First, dividend yields go up as stock prices go down, so in a bear market an investor gets more dividend for each invested dollar. For example, Intel (INTC, news, msgs) paid a yield of 4.64% on Feb. 24. That's more than double the stock's 1.95% yield on Nov. 3, 2006. Some of that increase in yield is due to increases in Intel's annual dividend from 40 cents a share in 2006 to 56 cents a share in 2009, a 40% increase. But the bulk of it is a result of the drop in the stock's price to $12.57 a share this month from $20.51 in November 2006. Because of that plunge in Intel's price per share, each dollar paid by an investor buys more yield.
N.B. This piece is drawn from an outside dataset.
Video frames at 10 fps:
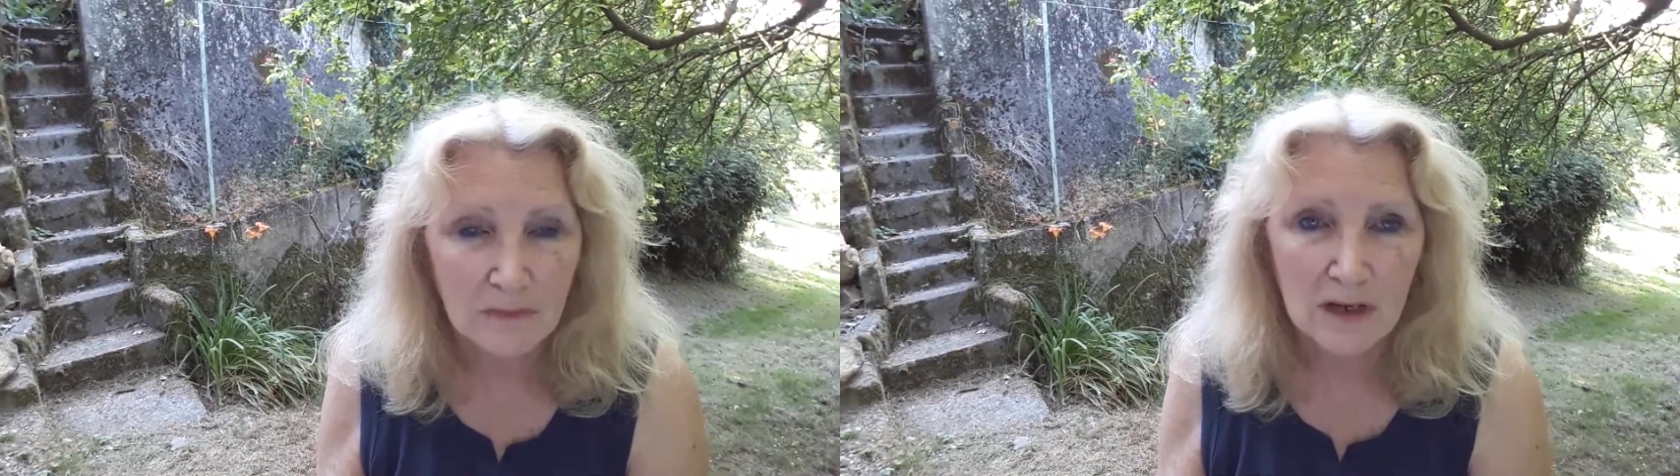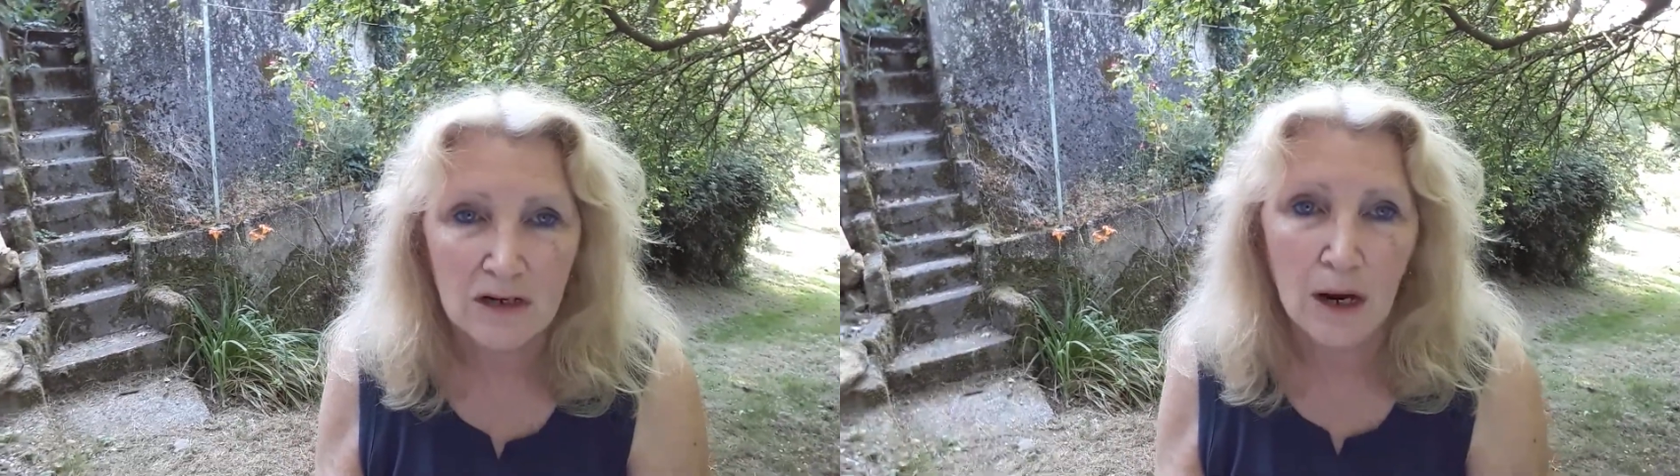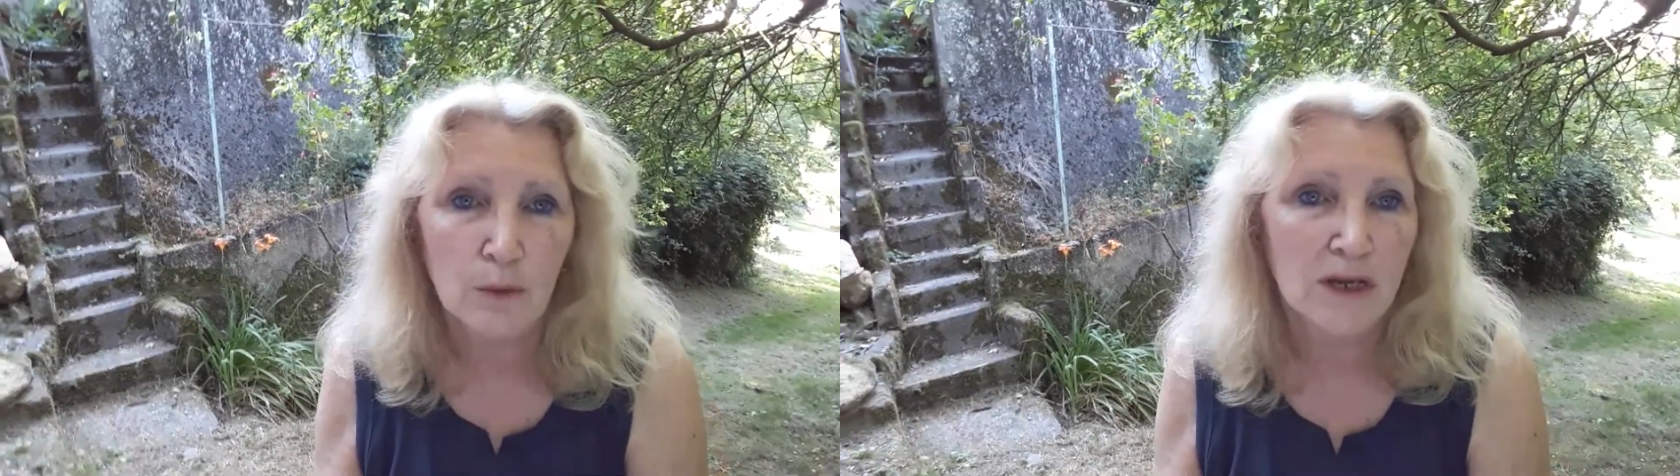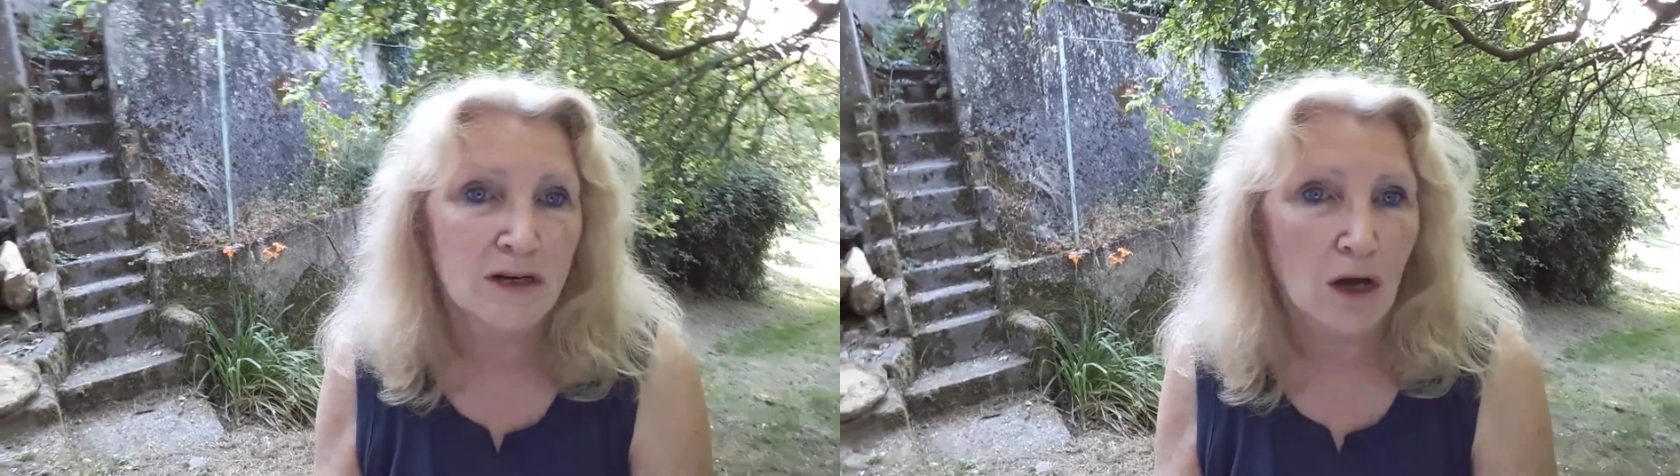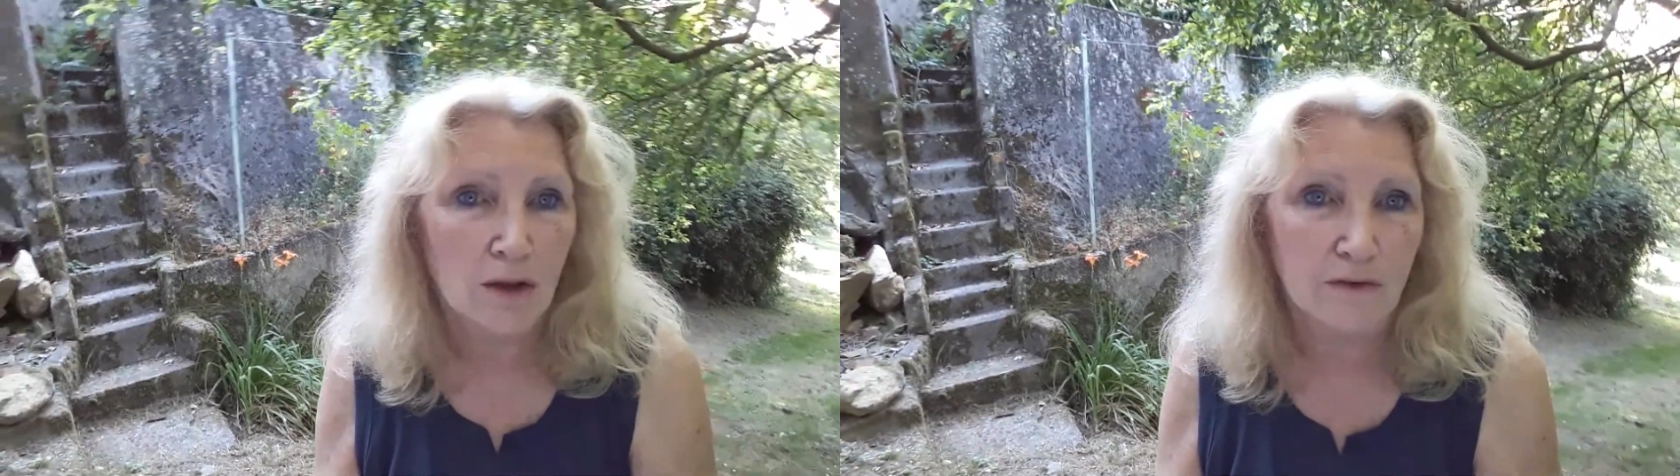Now, in
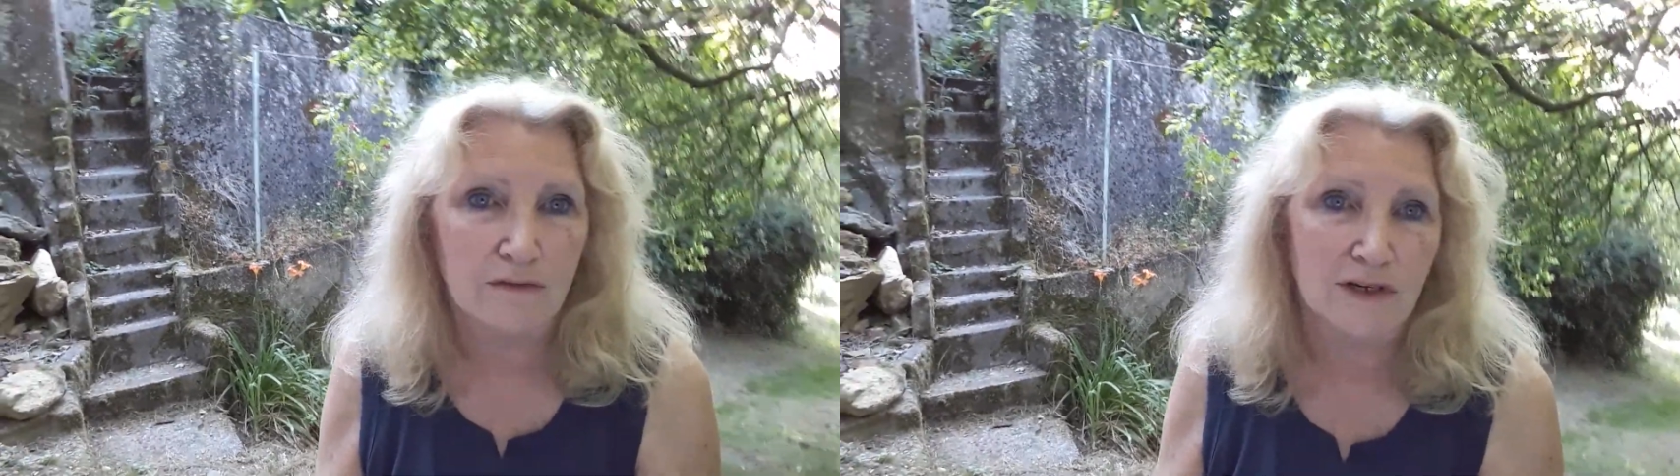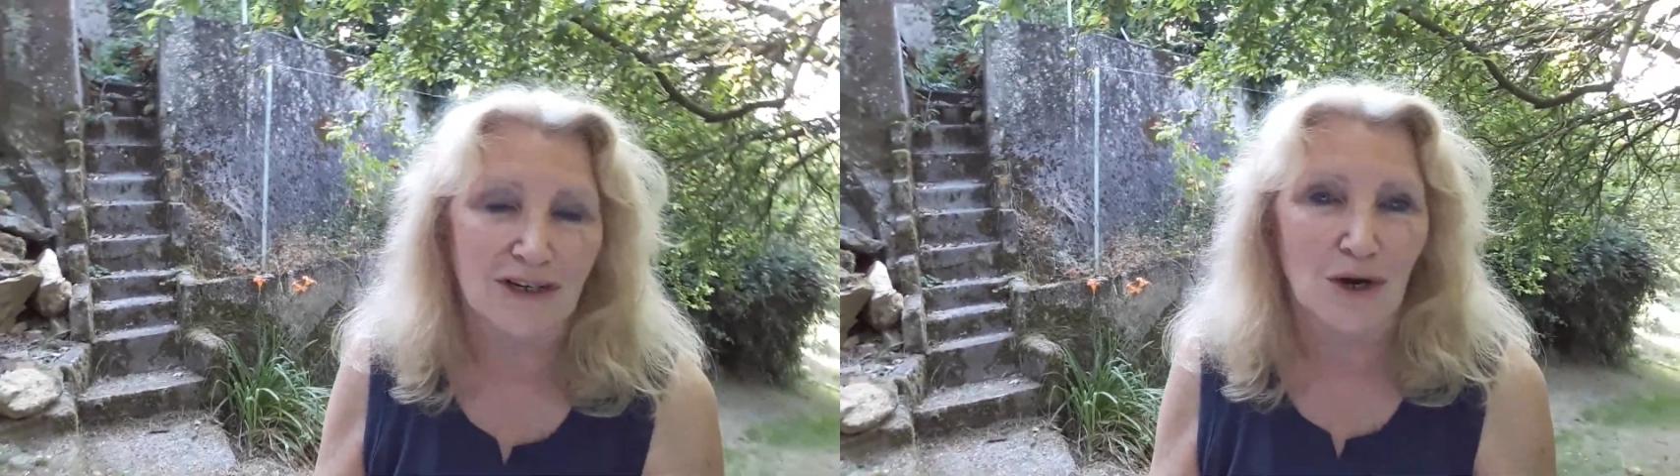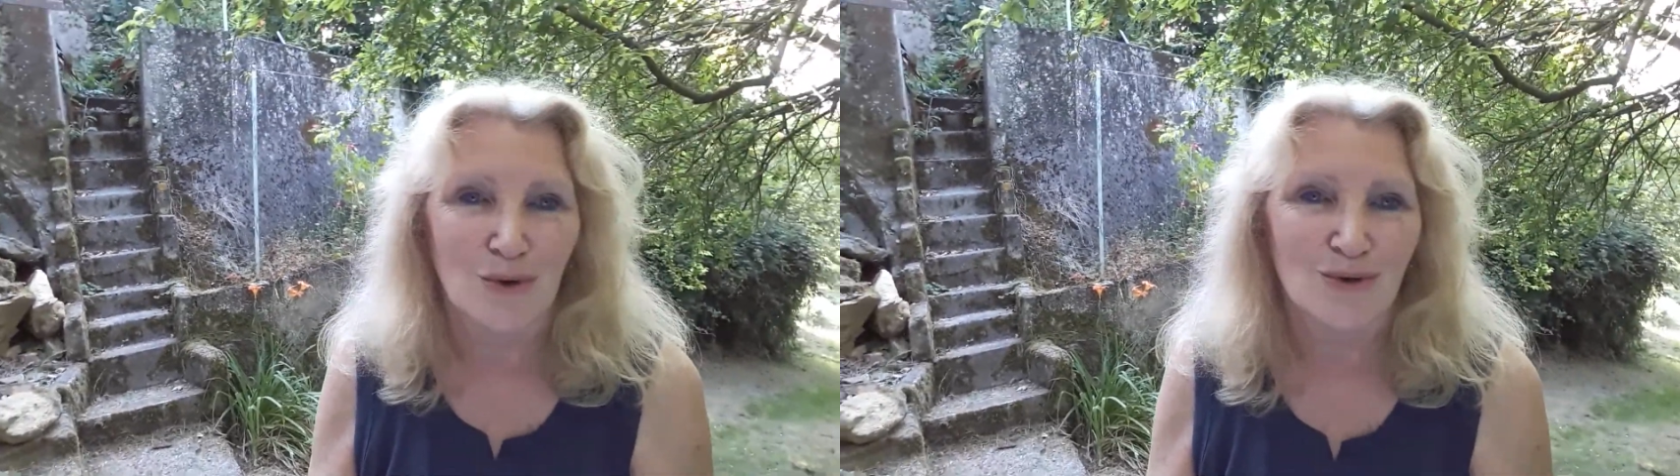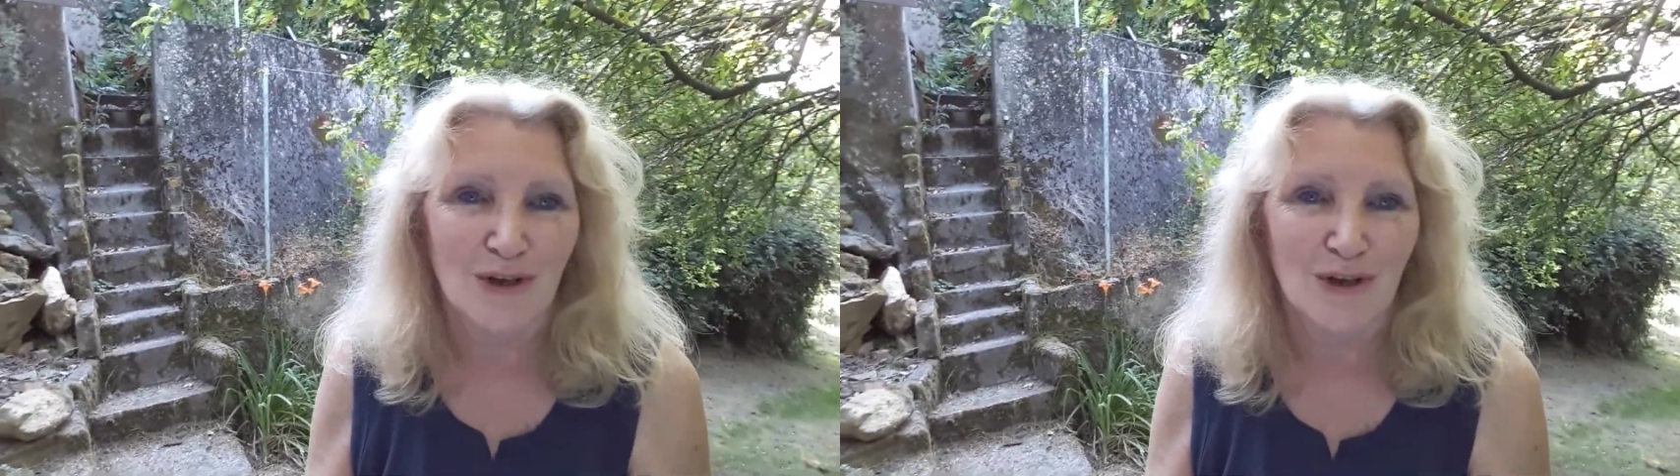other videos,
Second, falling stock prices during a bear market turn a strategy of reinvesting dividends into a supercharged form of dollar-cost averaging. An investor who reinvested the 2006 dividend of 40 cents a share in November 2006 would have wound up with, roughly, an extra 50th of a share. An investor who reinvested the 2009 dividend of 56 cents a share in February 2009 would have wound up with an extra 25th of a share. The longer the downturn keeps stock prices low and dividend yields high, the more powerful this compounding effect is.
So, yes, this bear market is scary. And, yes, it's impossible to tell when stock prices will bottom. But if you have a long time horizon -- 10 years or more -- this is a great time to buy dividend-paying blue chips. And that's especially true if you're a beginning investor.